Tobias Schlüter ist verärgert. Das angekündigte Aus der Steuervorteile für Landwirte seitens der Bundesregierung macht den Betreiber eines Milchviehbetriebes in Haltern-Holtwick fassungslos: „Mir fehlt jedes Verständnis für diesen Plan, sagt er. „Als Landwirte werden wir gleich dreifach bestraft.“
Er habe die Gespräche der Ampelkoalition zum Bundeshaushalt gespannt verfolgt und bis zuletzt gehofft, „dass die Regierung ihre Ausgaben kürzt, statt ihre Einnahmen zu erweitern“, so Schlüter. Dass sie sich ihre Gelder nun aus der Landwirtschaft holen wolle, sei ein Unding.
Seinen Frust erklärt der Halterner so: „Was mich stört, ist die Mehrfachbelastung, der wir Landwirte dann ausgesetzt sind. Zum einen, wenn die Befreiung der Kfz-Steuer wegfällt; dann, wenn wir keine Dieselrückvergütung erhalten und zuletzt dadurch, dass der Sprit ohnehin für alle teurer wird.“
Bislang muss Schlüter keine Kfz-Steuer für seine Nutzfahrzeuge zahlen – was er auch nur als logisch ansieht: „Die Steuer wird nach dem Verursacherprinzip für Fahrzeughalter berechnet, die das Straßennetz beanspruchen. Wir sind mit unseren Fahrzeugen zu 70 Prozent auf dem Acker, da macht man keine Straßen kaputt“, sagt er.
23.000 Euro Einbußen
Eine ausbleibende Dieselrückvergütung würde ihn finanziell jedoch noch härter treffen: Um seine Fläche von 200 Hektar zu bewirtschaften, verbrauche er jährlich rund 61.000 Liter Kraftstoff. Allein der Futtermischwagen, mit dem er seine 380 Kühe versorgt, schlucke täglich 50 Liter Diesel.
Hochgerechnet auf 365 Tage seien das rund 20.000 Liter. Hinzu komme das Bestellen der Felder und die Futterernte mit dem Häcksler, der weitere 40.000 Liter Diesel pro Jahr verbraucht.
Ohne Steuerentlastung fehlten Schlüter so 13.000 Euro im Jahr. Zuzüglich der erhöhten Spritkosten von 2.500 Euro und der Kfz-Steuern von 7.500 Euro mache das eine Summe von 23.000 Euro.

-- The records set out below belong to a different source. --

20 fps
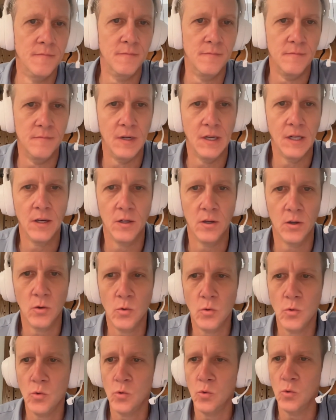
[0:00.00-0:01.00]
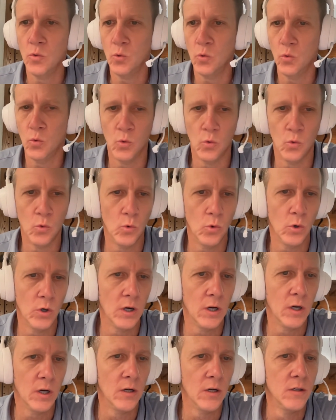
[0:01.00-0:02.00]
Hello.
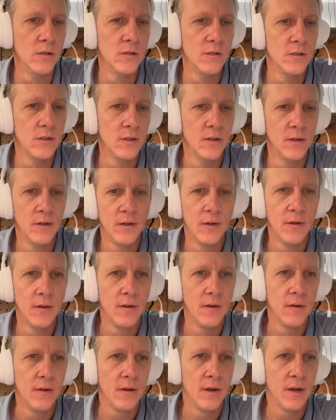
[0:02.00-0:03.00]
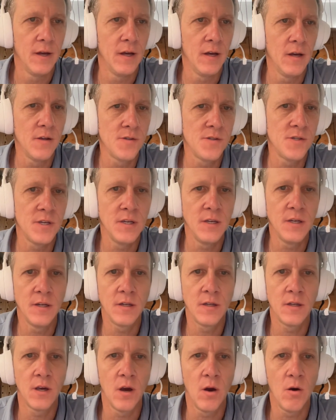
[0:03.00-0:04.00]
How's
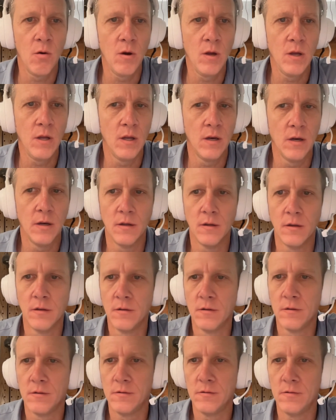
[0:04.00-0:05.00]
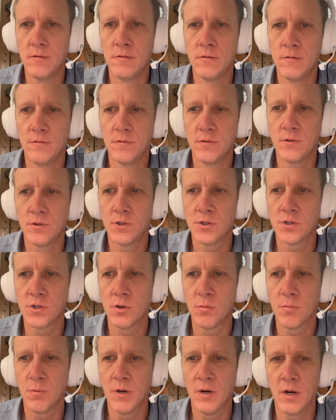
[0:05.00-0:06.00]
it going? Just
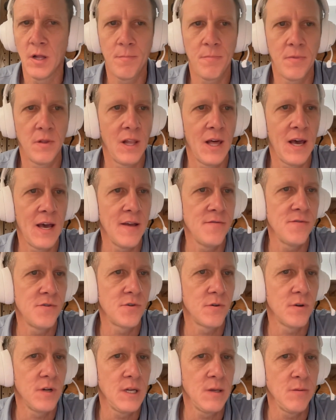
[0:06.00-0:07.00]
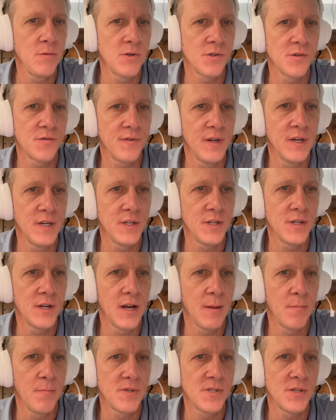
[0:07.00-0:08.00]
opening up the live stream. Just finished an
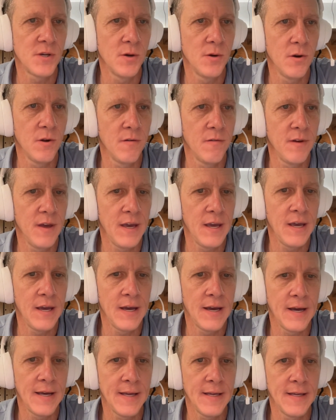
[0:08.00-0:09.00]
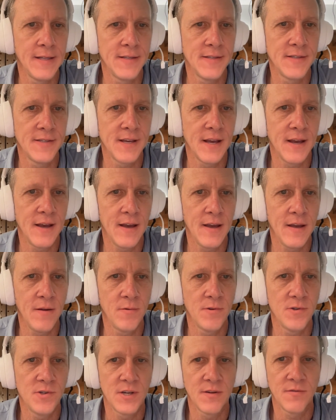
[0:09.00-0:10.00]
episode of AI Inside
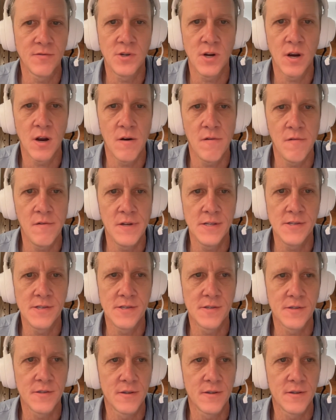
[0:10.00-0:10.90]
with Jeff JarvisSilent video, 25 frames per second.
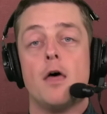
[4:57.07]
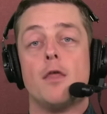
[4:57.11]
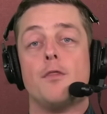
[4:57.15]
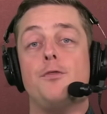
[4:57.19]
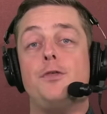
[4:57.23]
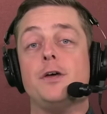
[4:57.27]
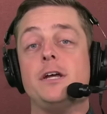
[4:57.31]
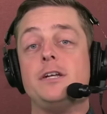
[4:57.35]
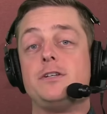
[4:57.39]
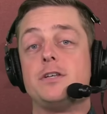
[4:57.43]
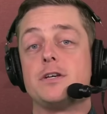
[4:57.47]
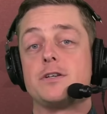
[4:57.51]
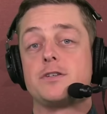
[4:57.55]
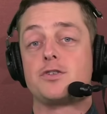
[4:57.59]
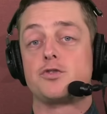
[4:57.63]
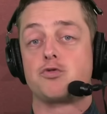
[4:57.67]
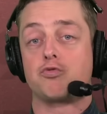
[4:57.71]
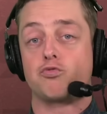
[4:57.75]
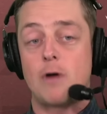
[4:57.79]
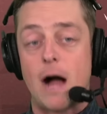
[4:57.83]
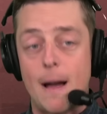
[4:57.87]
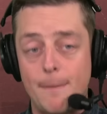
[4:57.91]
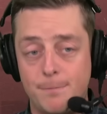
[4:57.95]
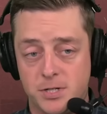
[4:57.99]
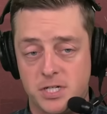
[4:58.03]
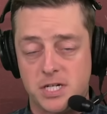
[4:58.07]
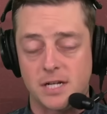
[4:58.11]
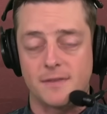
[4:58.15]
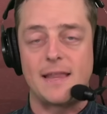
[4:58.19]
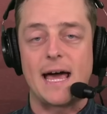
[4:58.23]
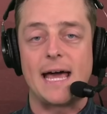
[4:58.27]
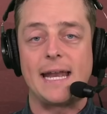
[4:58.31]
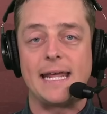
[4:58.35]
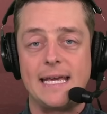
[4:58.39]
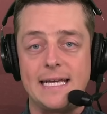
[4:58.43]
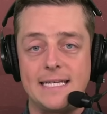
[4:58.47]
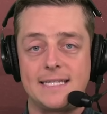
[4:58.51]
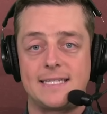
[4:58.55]
the disruption
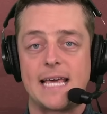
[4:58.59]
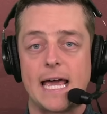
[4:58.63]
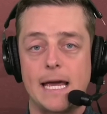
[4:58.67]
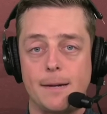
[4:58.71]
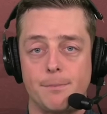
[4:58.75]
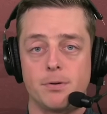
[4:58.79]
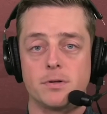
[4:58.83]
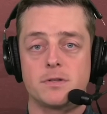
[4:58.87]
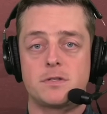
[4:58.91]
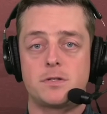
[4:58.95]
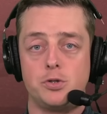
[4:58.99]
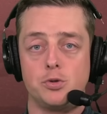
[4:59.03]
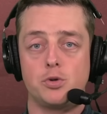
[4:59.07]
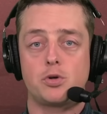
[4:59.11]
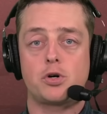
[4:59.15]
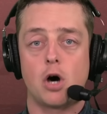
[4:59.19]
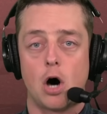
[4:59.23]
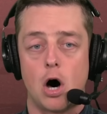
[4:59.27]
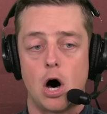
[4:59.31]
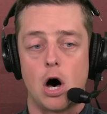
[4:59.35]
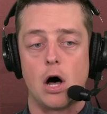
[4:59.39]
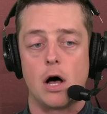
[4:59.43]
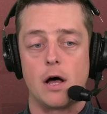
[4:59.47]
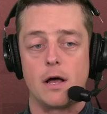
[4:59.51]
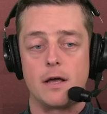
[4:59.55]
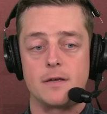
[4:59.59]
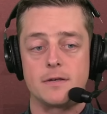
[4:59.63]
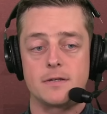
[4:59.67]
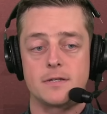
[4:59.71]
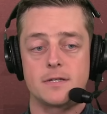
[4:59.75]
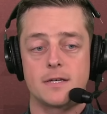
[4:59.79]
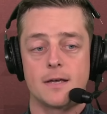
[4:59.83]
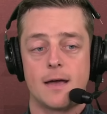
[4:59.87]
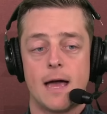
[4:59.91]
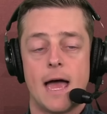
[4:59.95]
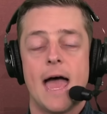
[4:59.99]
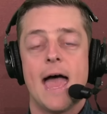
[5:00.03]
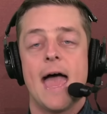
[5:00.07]
that he's able to
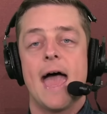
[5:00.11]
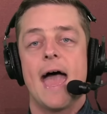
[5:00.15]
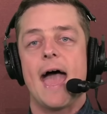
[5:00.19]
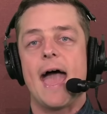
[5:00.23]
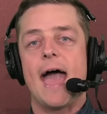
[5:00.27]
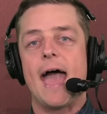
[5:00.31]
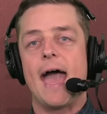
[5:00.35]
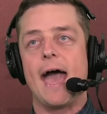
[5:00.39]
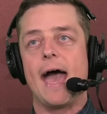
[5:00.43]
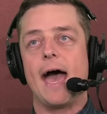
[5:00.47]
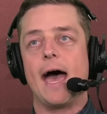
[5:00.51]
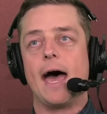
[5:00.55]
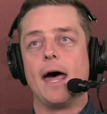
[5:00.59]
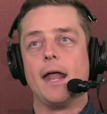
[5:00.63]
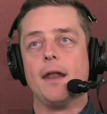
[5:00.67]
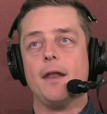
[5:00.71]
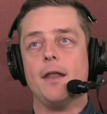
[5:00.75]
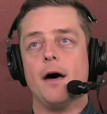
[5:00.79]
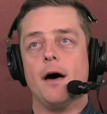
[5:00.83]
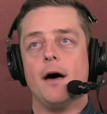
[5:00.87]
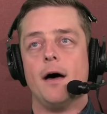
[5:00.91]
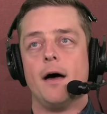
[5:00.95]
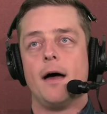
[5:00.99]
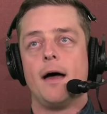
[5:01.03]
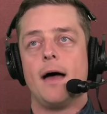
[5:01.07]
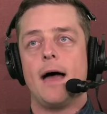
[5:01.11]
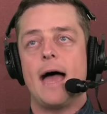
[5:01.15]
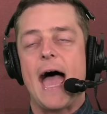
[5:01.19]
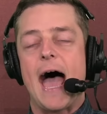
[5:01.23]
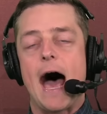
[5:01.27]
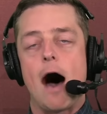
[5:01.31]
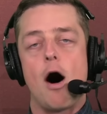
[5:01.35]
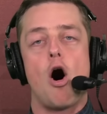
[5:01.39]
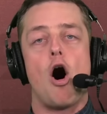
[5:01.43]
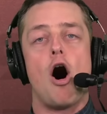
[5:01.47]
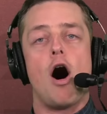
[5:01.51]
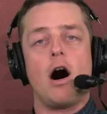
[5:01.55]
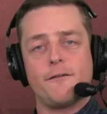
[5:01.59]
cause, and
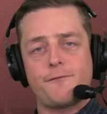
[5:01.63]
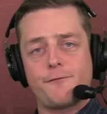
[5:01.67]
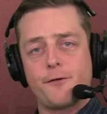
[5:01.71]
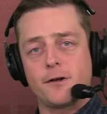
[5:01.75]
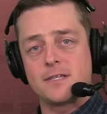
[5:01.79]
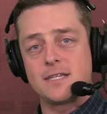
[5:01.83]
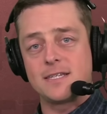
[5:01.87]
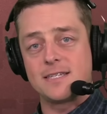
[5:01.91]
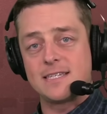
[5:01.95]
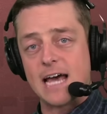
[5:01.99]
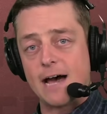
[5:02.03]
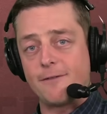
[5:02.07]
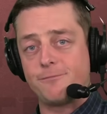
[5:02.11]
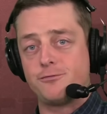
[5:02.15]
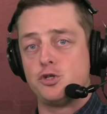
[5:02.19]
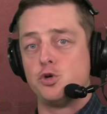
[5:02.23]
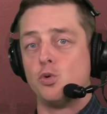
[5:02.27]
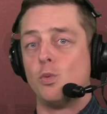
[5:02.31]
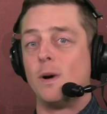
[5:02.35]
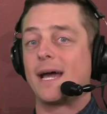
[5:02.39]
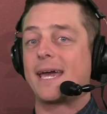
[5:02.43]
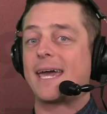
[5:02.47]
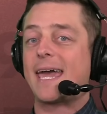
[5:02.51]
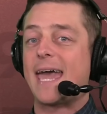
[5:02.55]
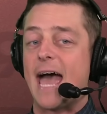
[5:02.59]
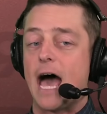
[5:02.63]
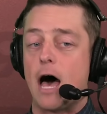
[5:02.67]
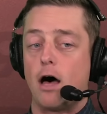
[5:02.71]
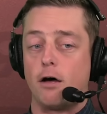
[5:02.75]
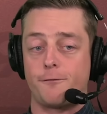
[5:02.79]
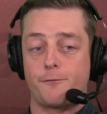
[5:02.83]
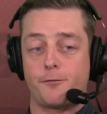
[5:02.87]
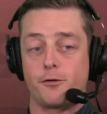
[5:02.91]
how offenses have to account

„Das ist eine Menge Geld, die wegfällt“, sagt Schlüter. „Wir beschäftigen hier noch sechs Arbeitskräfte, die auch bezahlt werden wollen.“ Darüber hinaus befürchtet der Landwirt, dass die Wettbewerbsfähigkeit leiden könne und Mitbewerber aus anderen EU-Ländern bevorteilt würden.

Protest in Berlin am Montag
Berufskollege und Leidensgenosse Ludger Winkelkotte sieht das ähnlich: „Die französischen und holländischen Nachbarn kommen sicher nicht in den Schlaf vor Lachen, die fahren teilweise noch mit Heizöl.“
Entsprechend schlecht sei die Stimmung unter den hiesigen Landwirten. Auflagen und finanzielle Hürden machten den Beruf ohnehin immer unattraktiver: „Die jungen Leute werden ihre landwirtschaftlichen Betriebe nicht länger weiterführen, wenn das so weitergeht“, prophezeit er.
Ganz kampflos will Winkelkotte dem Schicksal seiner Berufsgruppe aber nicht entgegensehen: Der Deutsche Bauernverband hat bereits zu einer Kundgebung am kommenden Montag (18. Dezember) am Brandenburger Tor in Berlin aufgerufen. „Da wird sicher auch jemand aus Haltern mitfahren“, sagt er. Tobias Schlüter hat der Aufruf auch schon erreicht.
Hinweis der Redaktion: Dieser Artikel erschien ursprünglich am 15. Dezember 2023.